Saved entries
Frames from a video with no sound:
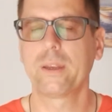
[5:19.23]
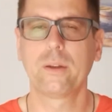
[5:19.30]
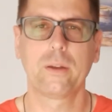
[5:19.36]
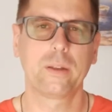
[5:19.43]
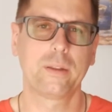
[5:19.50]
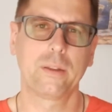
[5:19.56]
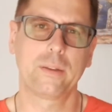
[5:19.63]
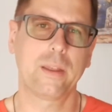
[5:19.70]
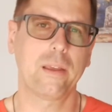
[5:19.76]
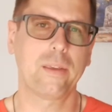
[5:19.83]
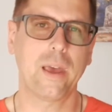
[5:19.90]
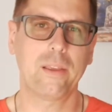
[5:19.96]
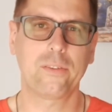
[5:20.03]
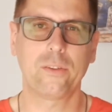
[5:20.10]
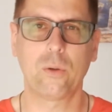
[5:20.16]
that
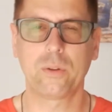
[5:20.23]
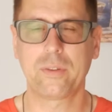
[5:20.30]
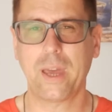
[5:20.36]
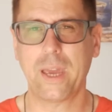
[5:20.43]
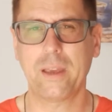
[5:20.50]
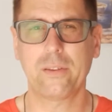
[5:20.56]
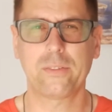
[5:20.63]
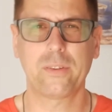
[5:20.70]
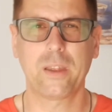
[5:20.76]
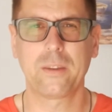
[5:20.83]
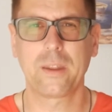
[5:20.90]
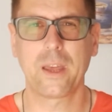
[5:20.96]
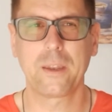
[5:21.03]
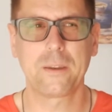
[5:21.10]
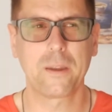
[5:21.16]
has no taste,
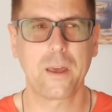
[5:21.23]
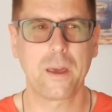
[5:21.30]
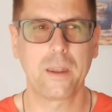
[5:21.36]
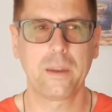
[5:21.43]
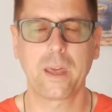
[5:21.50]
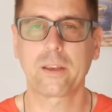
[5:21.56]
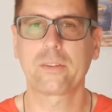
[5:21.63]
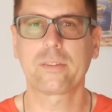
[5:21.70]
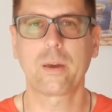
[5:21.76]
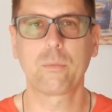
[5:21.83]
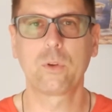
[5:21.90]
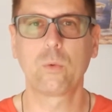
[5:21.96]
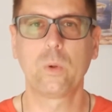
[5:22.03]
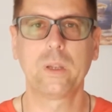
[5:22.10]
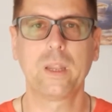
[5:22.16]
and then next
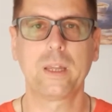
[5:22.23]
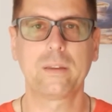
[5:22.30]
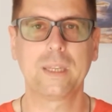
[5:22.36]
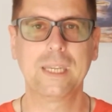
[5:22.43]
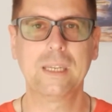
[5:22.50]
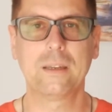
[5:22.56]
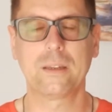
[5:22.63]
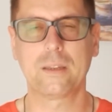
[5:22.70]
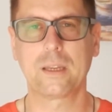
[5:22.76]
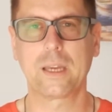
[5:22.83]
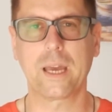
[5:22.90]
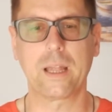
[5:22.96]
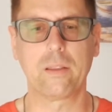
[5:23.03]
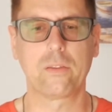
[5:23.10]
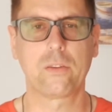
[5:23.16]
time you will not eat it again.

• Task details
What's needed is an exact copy of every entry, free of pictures.

• Task answer
Frames from a video with no sound:
[5:19.23]
[5:19.30]
[5:19.36]
[5:19.43]
[5:19.50]
[5:19.56]
[5:19.63]
[5:19.70]
[5:19.76]
[5:19.83]
[5:19.90]
[5:19.96]
[5:20.03]
[5:20.10]
[5:20.16]
that
[5:20.23]
[5:20.30]
[5:20.36]
[5:20.43]
[5:20.50]
[5:20.56]
[5:20.63]
[5:20.70]
[5:20.76]
[5:20.83]
[5:20.90]
[5:20.96]
[5:21.03]
[5:21.10]
[5:21.16]
has no taste,
[5:21.23]
[5:21.30]
[5:21.36]
[5:21.43]
[5:21.50]
[5:21.56]
[5:21.63]
[5:21.70]
[5:21.76]
[5:21.83]
[5:21.90]
[5:21.96]
[5:22.03]
[5:22.10]
[5:22.16]
and then next
[5:22.23]
[5:22.30]
[5:22.36]
[5:22.43]
[5:22.50]
[5:22.56]
[5:22.63]
[5:22.70]
[5:22.76]
[5:22.83]
[5:22.90]
[5:22.96]
[5:23.03]
[5:23.10]
[5:23.16]
time you will not eat it again.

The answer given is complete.